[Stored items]

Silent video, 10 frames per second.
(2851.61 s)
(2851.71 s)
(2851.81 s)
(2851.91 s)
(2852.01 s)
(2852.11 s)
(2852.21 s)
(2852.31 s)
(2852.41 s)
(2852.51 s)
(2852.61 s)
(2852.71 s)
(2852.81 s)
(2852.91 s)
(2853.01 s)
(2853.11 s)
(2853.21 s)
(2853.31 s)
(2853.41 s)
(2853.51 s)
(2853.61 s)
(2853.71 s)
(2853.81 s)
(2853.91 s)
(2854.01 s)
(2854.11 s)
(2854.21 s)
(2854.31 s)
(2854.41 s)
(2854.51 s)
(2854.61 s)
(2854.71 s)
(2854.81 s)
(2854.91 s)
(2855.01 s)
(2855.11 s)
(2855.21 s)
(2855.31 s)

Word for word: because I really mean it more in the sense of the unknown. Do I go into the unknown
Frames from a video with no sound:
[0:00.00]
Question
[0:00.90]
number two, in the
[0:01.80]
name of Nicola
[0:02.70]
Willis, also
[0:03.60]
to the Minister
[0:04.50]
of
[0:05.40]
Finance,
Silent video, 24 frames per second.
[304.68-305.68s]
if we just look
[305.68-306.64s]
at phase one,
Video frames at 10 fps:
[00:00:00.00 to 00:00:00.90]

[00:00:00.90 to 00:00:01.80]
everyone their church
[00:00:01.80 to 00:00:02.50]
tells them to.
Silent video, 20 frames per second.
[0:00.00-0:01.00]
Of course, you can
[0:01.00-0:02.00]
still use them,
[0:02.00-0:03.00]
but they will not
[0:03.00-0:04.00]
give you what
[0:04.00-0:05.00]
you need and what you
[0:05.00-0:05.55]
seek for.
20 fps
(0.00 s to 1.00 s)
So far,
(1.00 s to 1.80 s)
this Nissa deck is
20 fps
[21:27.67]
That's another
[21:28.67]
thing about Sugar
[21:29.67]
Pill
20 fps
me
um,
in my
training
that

> [ABOUT THIS EXERCISE]
Write an exact transcription of every entry above.

> [REPLY]
Silent video, 10 frames per second.
(2851.61 s)
(2851.71 s)
(2851.81 s)
(2851.91 s)
(2852.01 s)
(2852.11 s)
(2852.21 s)
(2852.31 s)
(2852.41 s)
(2852.51 s)
(2852.61 s)
(2852.71 s)
(2852.81 s)
(2852.91 s)
(2853.01 s)
(2853.11 s)
(2853.21 s)
(2853.31 s)
(2853.41 s)
(2853.51 s)
(2853.61 s)
(2853.71 s)
(2853.81 s)
(2853.91 s)
(2854.01 s)
(2854.11 s)
(2854.21 s)
(2854.31 s)
(2854.41 s)
(2854.51 s)
(2854.61 s)
(2854.71 s)
(2854.81 s)
(2854.91 s)
(2855.01 s)
(2855.11 s)
(2855.21 s)
(2855.31 s)

Word for word: because I really mean it more in the sense of the unknown. Do I go into the unknown
Frames from a video with no sound:
[0:00.00]
Question
[0:00.90]
number two, in the
[0:01.80]
name of Nicola
[0:02.70]
Willis, also
[0:03.60]
to the Minister
[0:04.50]
of
[0:05.40]
Finance,
Silent video, 24 frames per second.
[304.68-305.68s]
if we just look
[305.68-306.64s]
at phase one,
Video frames at 10 fps:
[00:00:00.00 to 00:00:00.90]

[00:00:00.90 to 00:00:01.80]
everyone their church
[00:00:01.80 to 00:00:02.50]
tells them to.
Silent video, 20 frames per second.
[0:00.00-0:01.00]
Of course, you can
[0:01.00-0:02.00]
still use them,
[0:02.00-0:03.00]
but they will not
[0:03.00-0:04.00]
give you what
[0:04.00-0:05.00]
you need and what you
[0:05.00-0:05.55]
seek for.
20 fps
(0.00 s to 1.00 s)
So far,
(1.00 s to 1.80 s)
this Nissa deck is
20 fps
[21:27.67]
That's another
[21:28.67]
thing about Sugar
[21:29.67]
Pill
20 fps
me
um,
in my
training
that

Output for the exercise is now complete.